Task requirements: If a line in the listing below includes the string "frames", pull it out.

Data in this exercise:
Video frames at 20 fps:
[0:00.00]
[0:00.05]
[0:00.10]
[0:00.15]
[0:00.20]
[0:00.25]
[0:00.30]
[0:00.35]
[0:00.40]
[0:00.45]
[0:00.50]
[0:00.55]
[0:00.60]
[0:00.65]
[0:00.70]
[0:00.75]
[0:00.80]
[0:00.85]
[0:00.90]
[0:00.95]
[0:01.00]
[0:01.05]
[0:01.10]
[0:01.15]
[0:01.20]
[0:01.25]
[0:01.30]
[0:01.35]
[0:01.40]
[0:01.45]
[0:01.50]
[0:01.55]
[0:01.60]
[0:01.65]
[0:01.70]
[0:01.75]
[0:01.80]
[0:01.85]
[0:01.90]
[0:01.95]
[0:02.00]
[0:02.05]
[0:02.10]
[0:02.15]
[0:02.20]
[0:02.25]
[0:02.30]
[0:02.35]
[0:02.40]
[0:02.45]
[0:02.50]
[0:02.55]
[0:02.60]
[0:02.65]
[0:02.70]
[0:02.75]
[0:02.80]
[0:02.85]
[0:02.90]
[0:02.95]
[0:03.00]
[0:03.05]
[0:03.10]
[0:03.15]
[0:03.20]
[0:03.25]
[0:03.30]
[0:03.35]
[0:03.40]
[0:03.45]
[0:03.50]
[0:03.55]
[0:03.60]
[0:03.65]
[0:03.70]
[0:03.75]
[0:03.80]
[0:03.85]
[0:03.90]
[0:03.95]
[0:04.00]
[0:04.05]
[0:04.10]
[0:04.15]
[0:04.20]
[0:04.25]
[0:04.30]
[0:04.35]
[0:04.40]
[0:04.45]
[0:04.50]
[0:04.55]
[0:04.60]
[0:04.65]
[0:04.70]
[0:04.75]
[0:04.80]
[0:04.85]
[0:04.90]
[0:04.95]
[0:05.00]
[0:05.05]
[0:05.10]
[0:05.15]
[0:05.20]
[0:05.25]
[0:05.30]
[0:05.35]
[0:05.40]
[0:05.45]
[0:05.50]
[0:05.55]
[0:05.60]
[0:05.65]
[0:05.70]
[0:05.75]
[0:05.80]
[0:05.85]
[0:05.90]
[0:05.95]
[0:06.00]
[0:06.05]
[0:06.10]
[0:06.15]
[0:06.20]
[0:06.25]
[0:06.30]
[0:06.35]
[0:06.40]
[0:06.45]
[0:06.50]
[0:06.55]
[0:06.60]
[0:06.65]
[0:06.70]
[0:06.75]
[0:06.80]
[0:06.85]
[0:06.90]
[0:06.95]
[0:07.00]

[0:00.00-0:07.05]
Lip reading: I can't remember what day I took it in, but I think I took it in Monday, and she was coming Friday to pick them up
==
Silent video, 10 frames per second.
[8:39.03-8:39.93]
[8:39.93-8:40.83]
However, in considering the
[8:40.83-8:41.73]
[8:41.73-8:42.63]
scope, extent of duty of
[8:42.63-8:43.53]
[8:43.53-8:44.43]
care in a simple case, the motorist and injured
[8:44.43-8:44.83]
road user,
...
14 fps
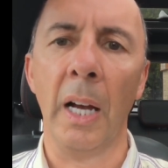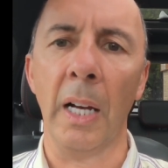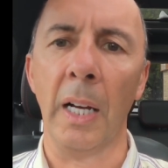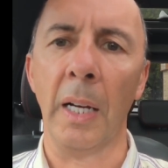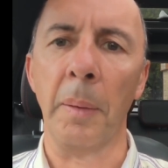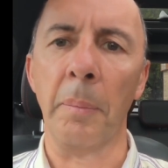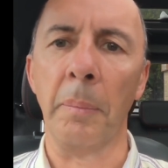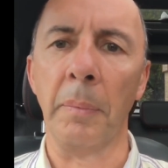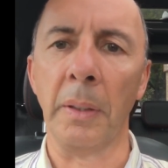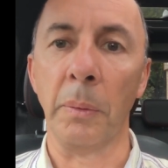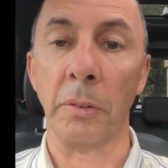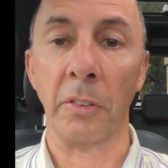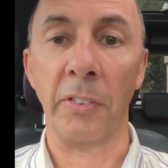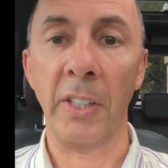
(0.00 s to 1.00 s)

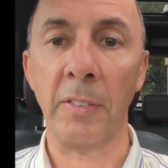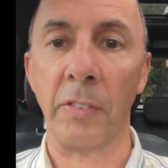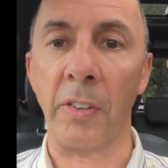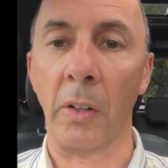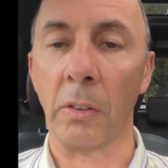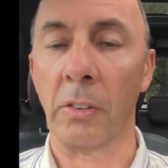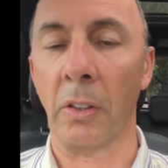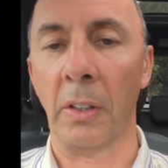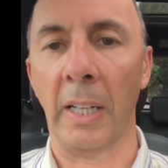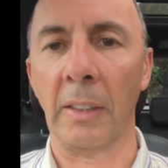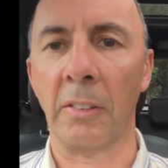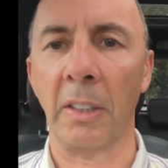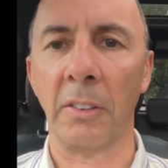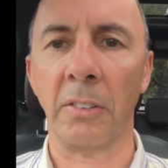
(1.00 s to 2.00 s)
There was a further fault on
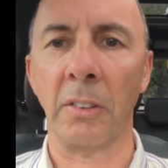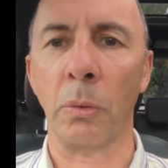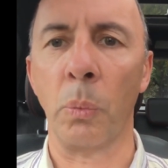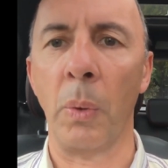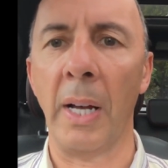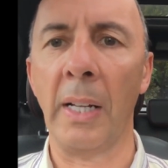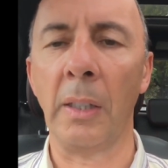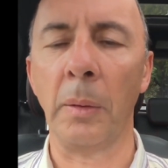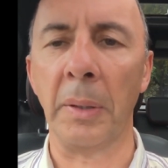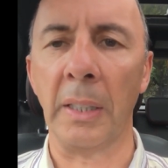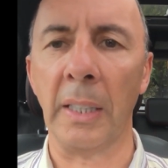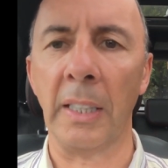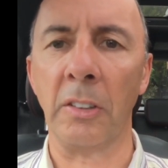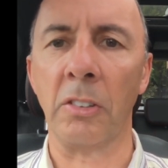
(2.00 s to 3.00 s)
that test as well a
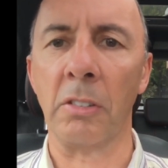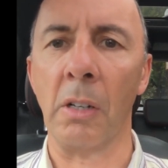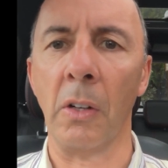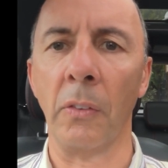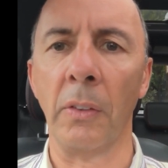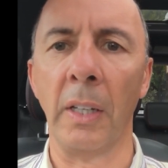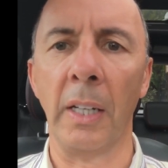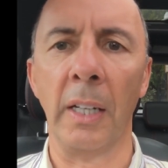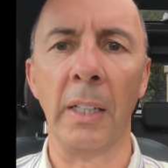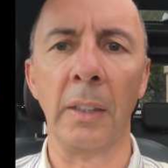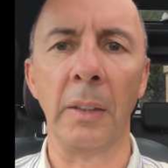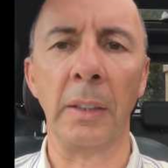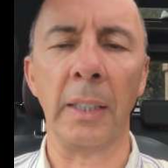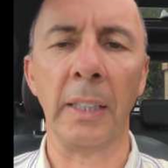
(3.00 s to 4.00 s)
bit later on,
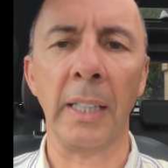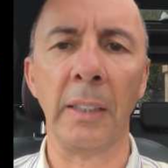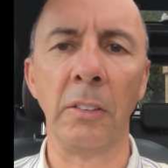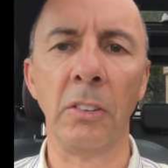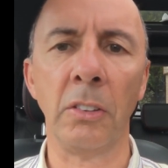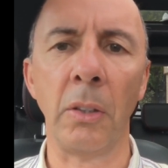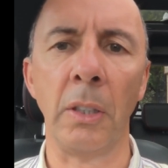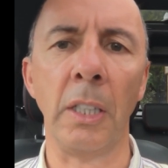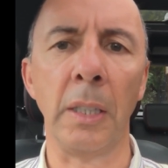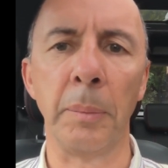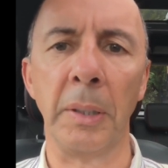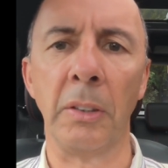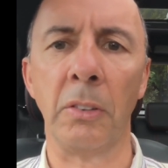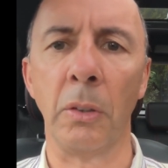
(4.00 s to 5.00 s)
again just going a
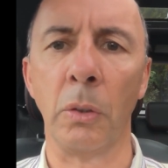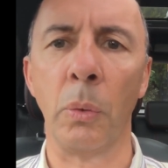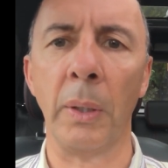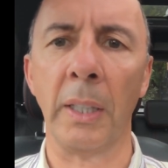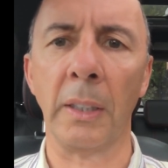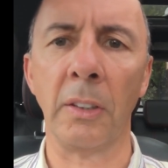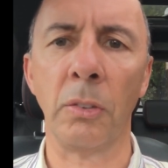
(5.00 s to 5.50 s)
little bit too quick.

Solved exercise:
Video frames at 20 fps:
Silent video, 10 frames per second.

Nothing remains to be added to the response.